EXERCISE PROMPT -> Each entry below should be returned exactly as is, with the pictures removed.

START SUPPLIED DATA

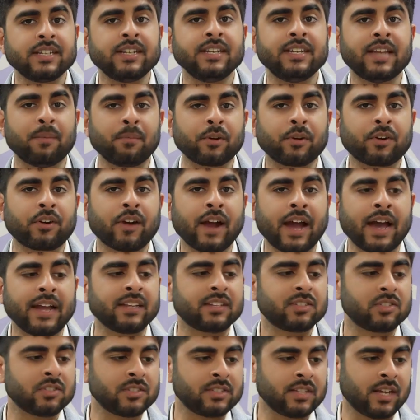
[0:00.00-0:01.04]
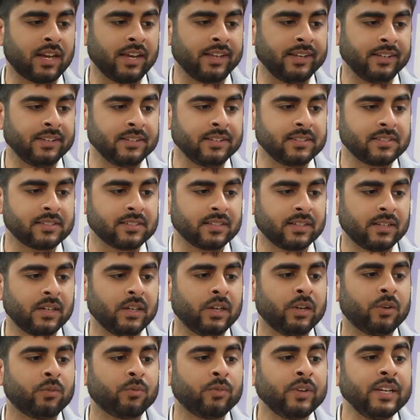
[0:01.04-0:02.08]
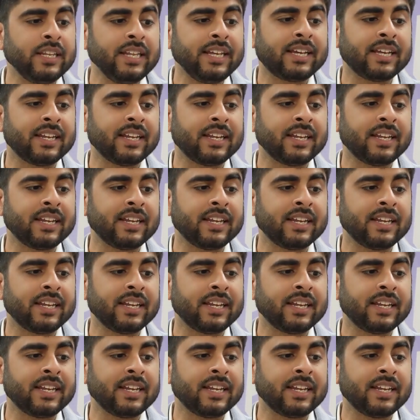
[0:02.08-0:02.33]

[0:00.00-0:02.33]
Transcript: democratic societies really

END SUPPLIED DATA

SOLUTION FOR THIS TASK ->
[0:00.00-0:01.04]
[0:01.04-0:02.08]
[0:02.08-0:02.33]

[0:00.00-0:02.33]
Transcript: democratic societies really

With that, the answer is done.